Output, word for word, the line that contains "[7:30.87-7:31.77]" and all lines after it in the records below, omitting pictures.

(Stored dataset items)
+===+
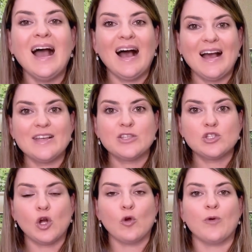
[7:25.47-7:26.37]
I
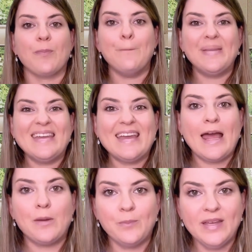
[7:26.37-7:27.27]
start with B
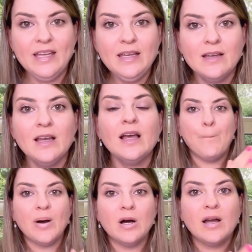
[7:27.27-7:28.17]
and P,
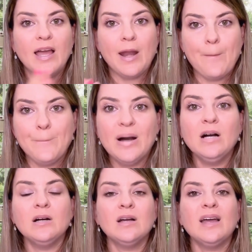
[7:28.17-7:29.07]
B and P,
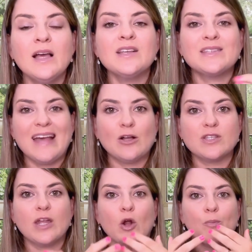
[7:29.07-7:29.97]

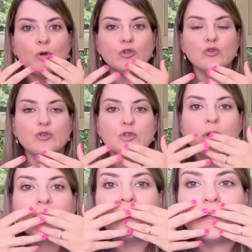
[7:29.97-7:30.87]
sounds that are produced
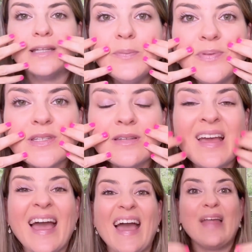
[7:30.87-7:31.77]
in the lips.
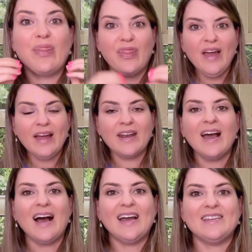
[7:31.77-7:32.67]
And
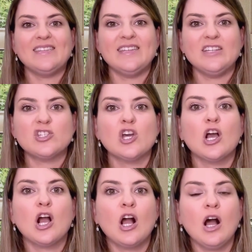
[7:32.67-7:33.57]
then I teach
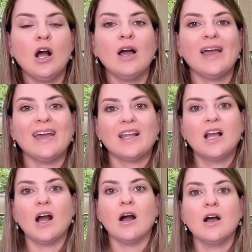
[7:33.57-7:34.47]
K
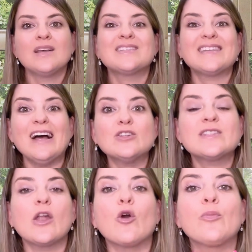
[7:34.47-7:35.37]
and G, sounds
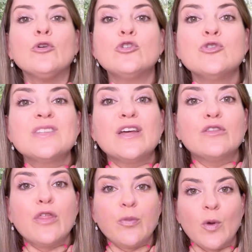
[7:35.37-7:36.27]
that are produced
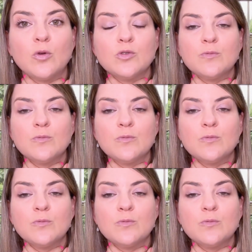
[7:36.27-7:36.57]
in the throat.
+===+
• **YOUR SOLUTION**:
[7:30.87-7:31.77]
in the lips.
[7:31.77-7:32.67]
And
[7:32.67-7:33.57]
then I teach
[7:33.57-7:34.47]
K
[7:34.47-7:35.37]
and G, sounds
[7:35.37-7:36.27]
that are produced
[7:36.27-7:36.57]
in the throat.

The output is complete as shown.